Die Grenze zwischen Bewusstlosigkeit und Realität verschwamm. Um Avram herum war es stockdunkel, obwohl er beinahe sicher war, die Augen offen zu haben. Je wacher er wurde, desto stärker überkam ihn der Brechreiz. Er versuchte, die aufkommende Übelkeit zu ignorieren, schaffte es aber nicht, weil der Ballknebel im Mund seine Zunge gegen den Gaumen drückte und ihn permanent zum Schlucken zwang.
Wenn ich mich übergeben muss, werde ich womöglich ersticken.
Die sonderbare Position, in der er sich befand, weckte die Erinnerung an die Entführung: an den Mercedes-Transporter, mit dem man ihn aus dem Gefängnis verschleppt hatte. Avram war immer noch quer an der Wand zum Fahrerhaus festgezurrt wie ein Holzbrett oder ein Stück Frachtgut. Er konnte sich nicht rühren, bekam kaum noch Luft. Sein Körpergewicht drückte auf den unteren Arm - der war schon völlig taub.
Irgendwann wurde der Wagen langsamer, die Fahrt holpriger. Der bittere Geschmack von Magensäure stieg in Avram auf.
Lange stehe ich das nicht mehr durch.
Bei einem besonders großen Schlagloch knallte er mit der Stirn gegen etwas Hartes, das sich direkt vor seinem Gesicht befand.
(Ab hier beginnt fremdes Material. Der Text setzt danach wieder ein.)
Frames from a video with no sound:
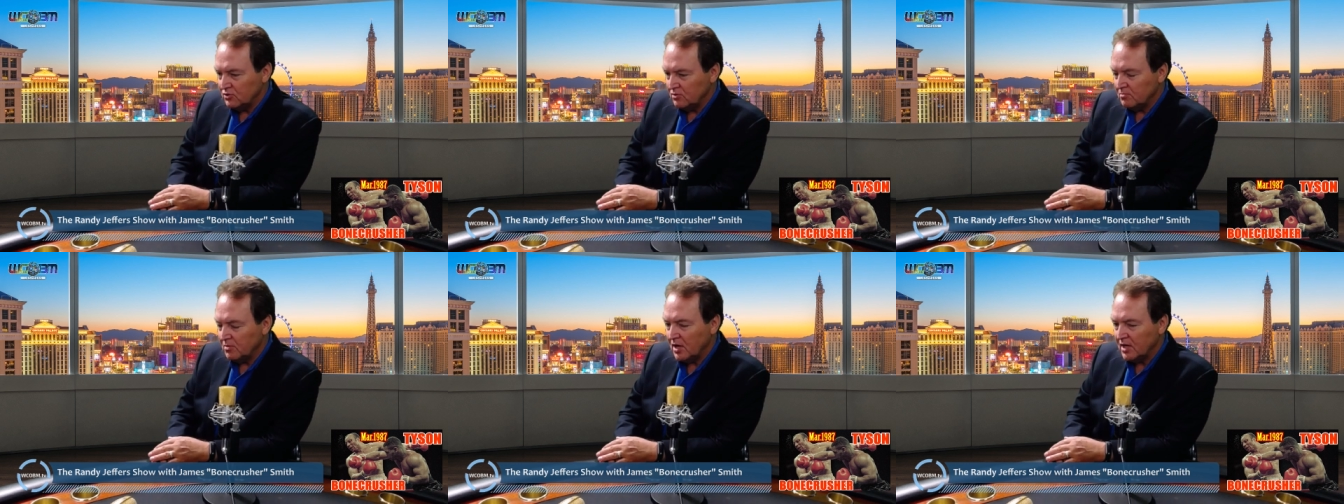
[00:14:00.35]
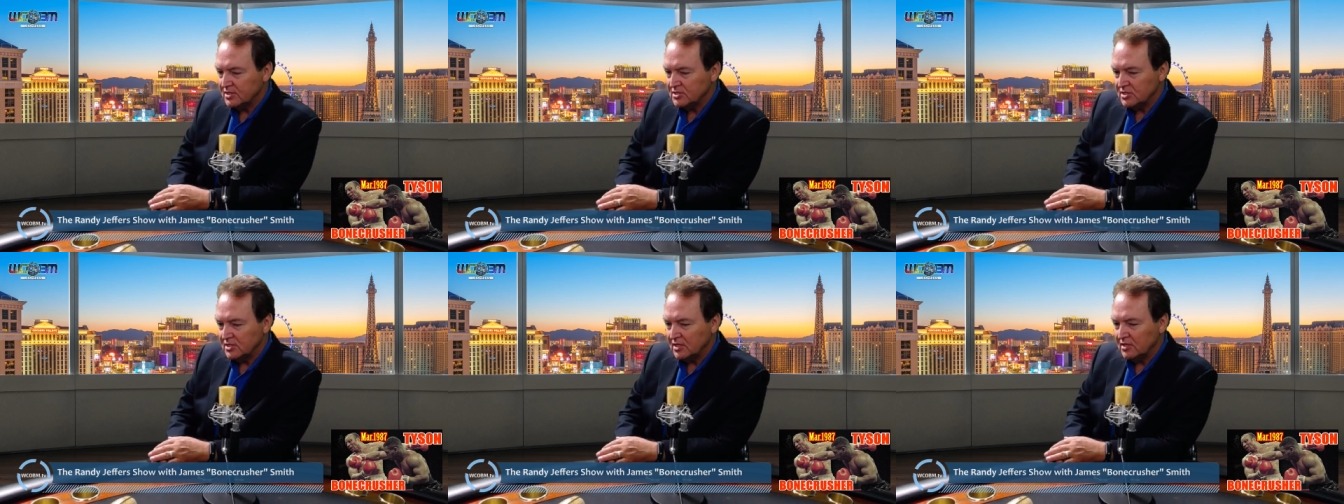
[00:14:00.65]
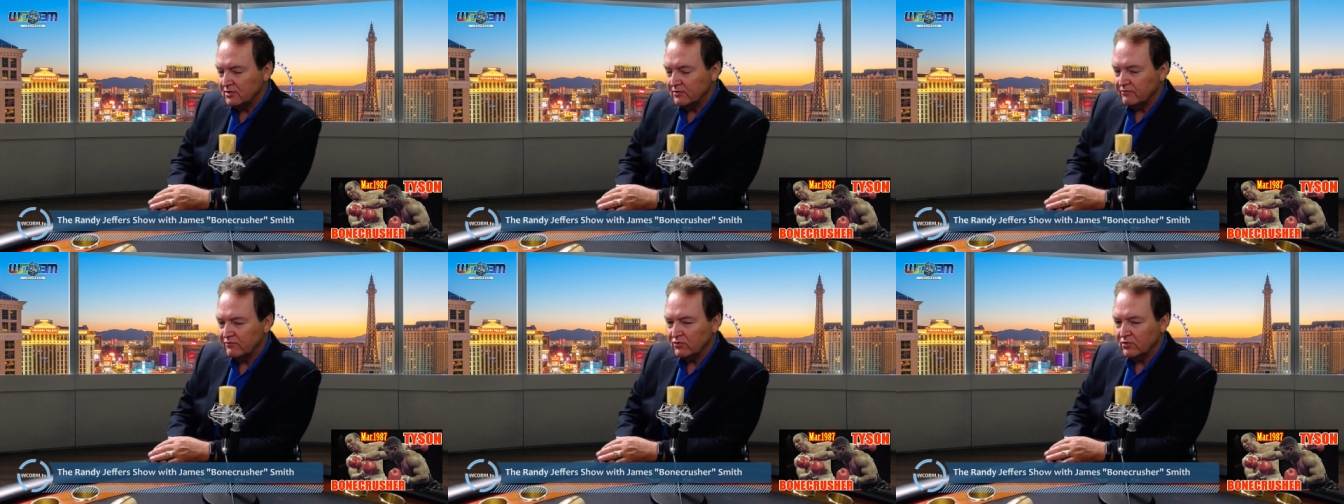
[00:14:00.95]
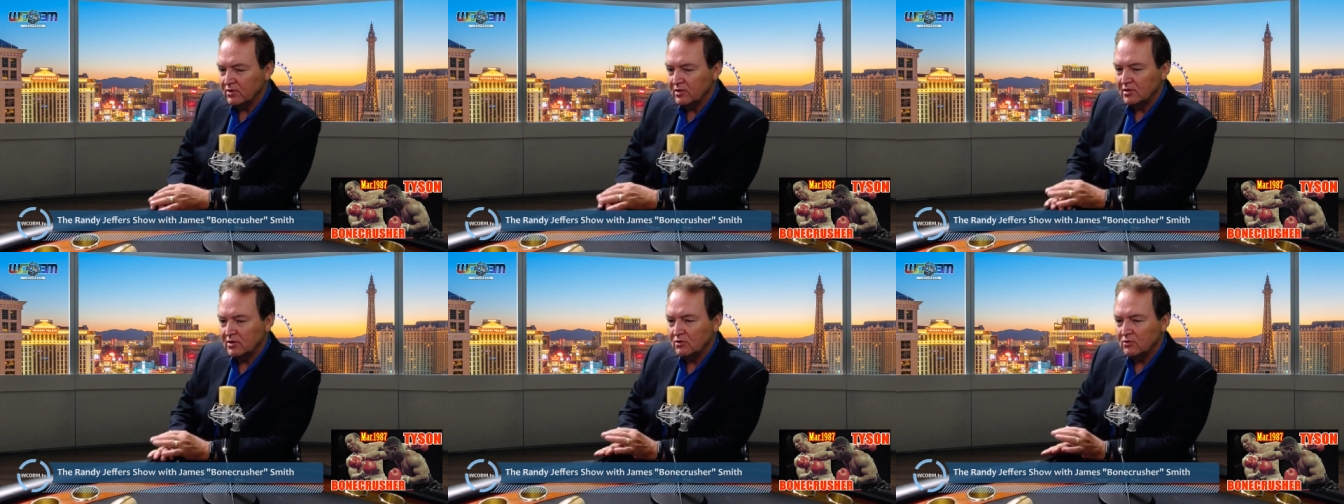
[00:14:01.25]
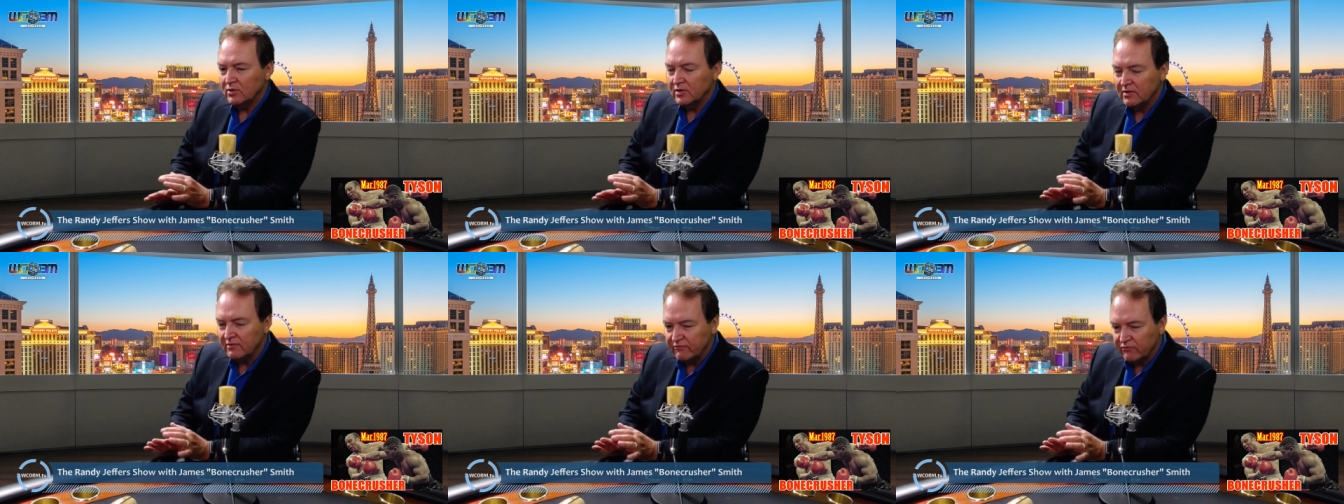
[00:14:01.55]
boxing in
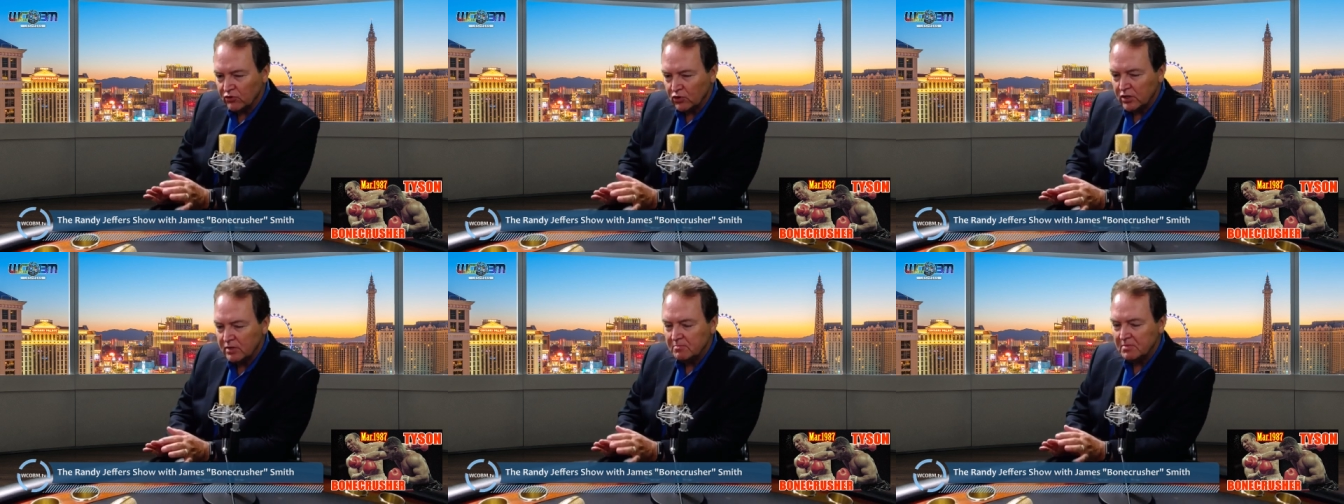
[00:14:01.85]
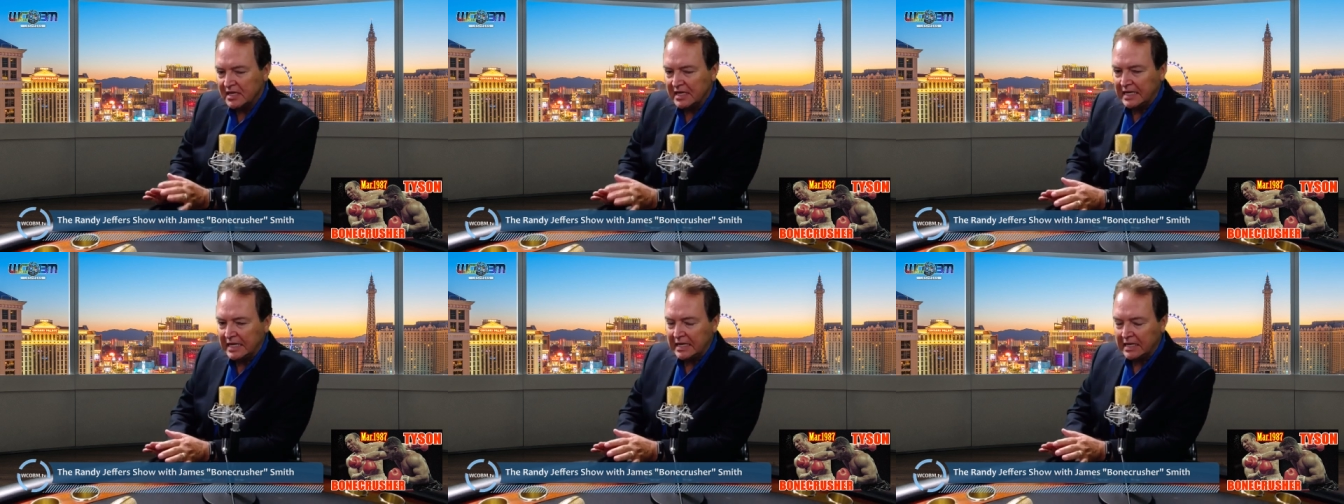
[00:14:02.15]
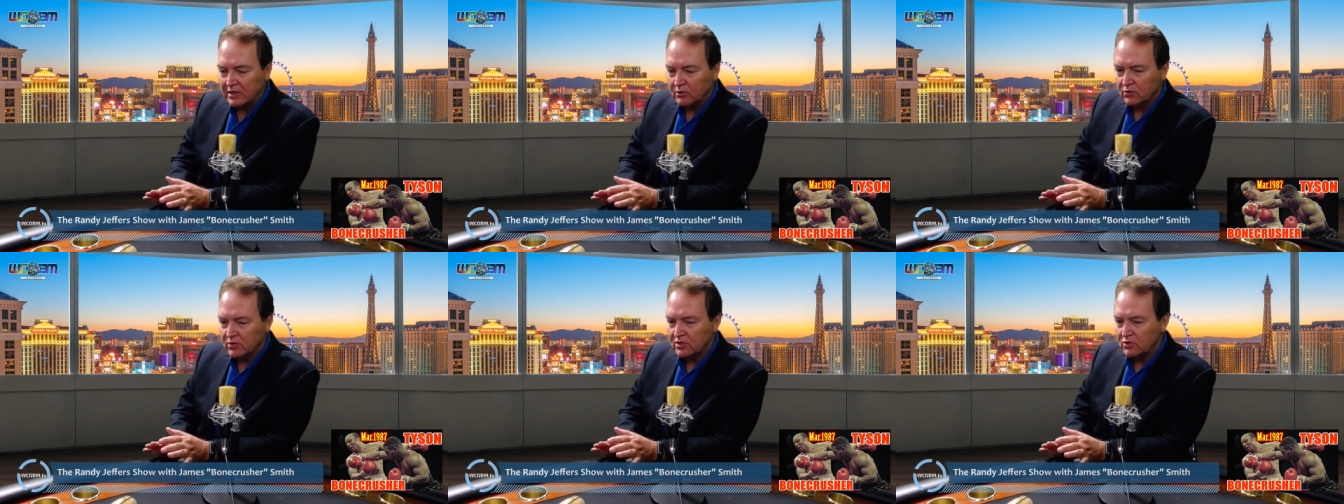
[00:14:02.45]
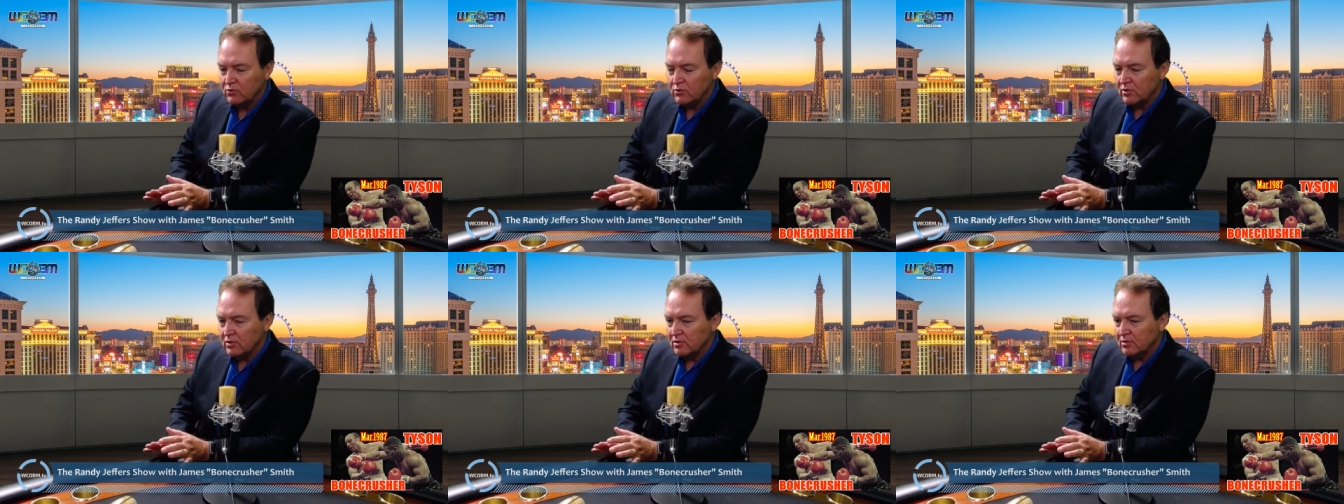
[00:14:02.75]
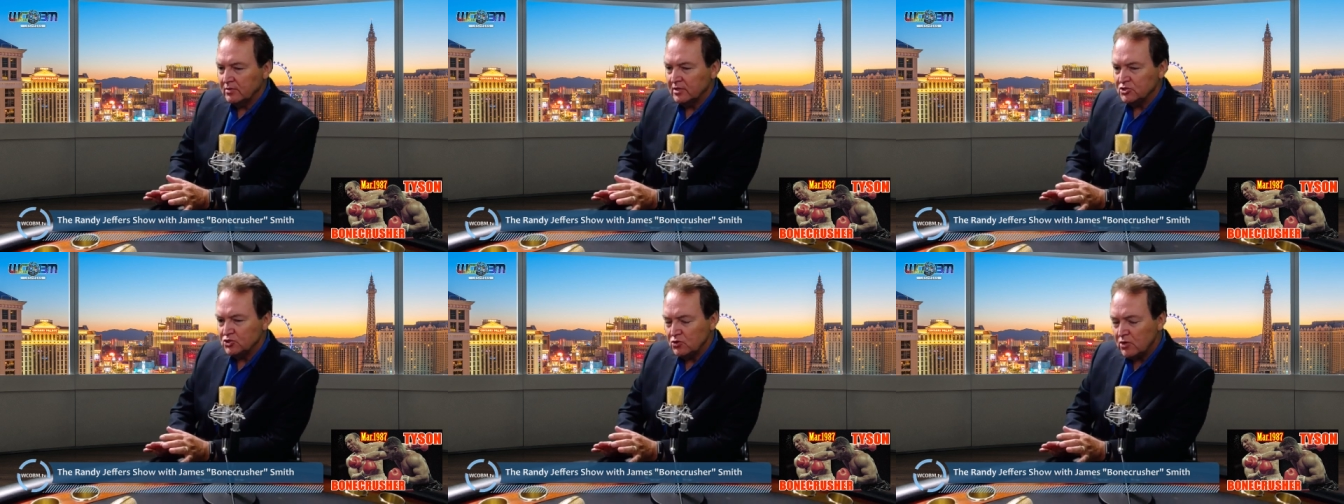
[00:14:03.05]
the very beginning when
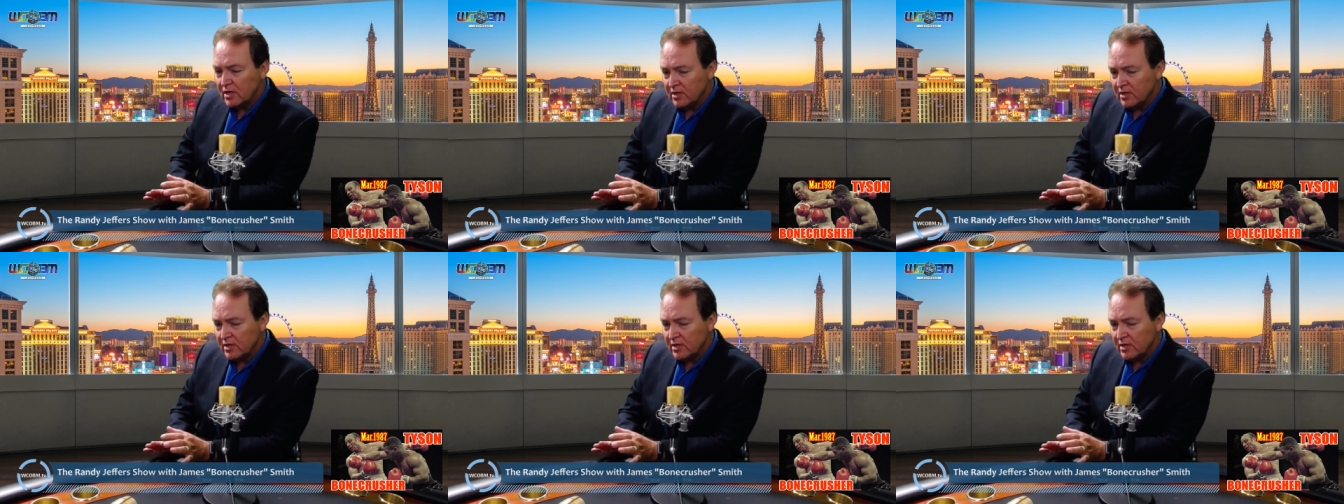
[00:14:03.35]
because you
Einen Moment lang tanzten in der Dunkelheit Sterne vor seinen Augen, dann wurde ihm klar, dass er sich an der Blechverkleidung gestoßen hatte. Er war in diesem Versteck eingepfercht wie in einer verdammten Sardinenbüchse.
Endlich kam der Transporter zum Stehen. Avram hörte gedämpfte Stimmen, dann das Geräusch der Seitentür, die aufgeschoben wurde.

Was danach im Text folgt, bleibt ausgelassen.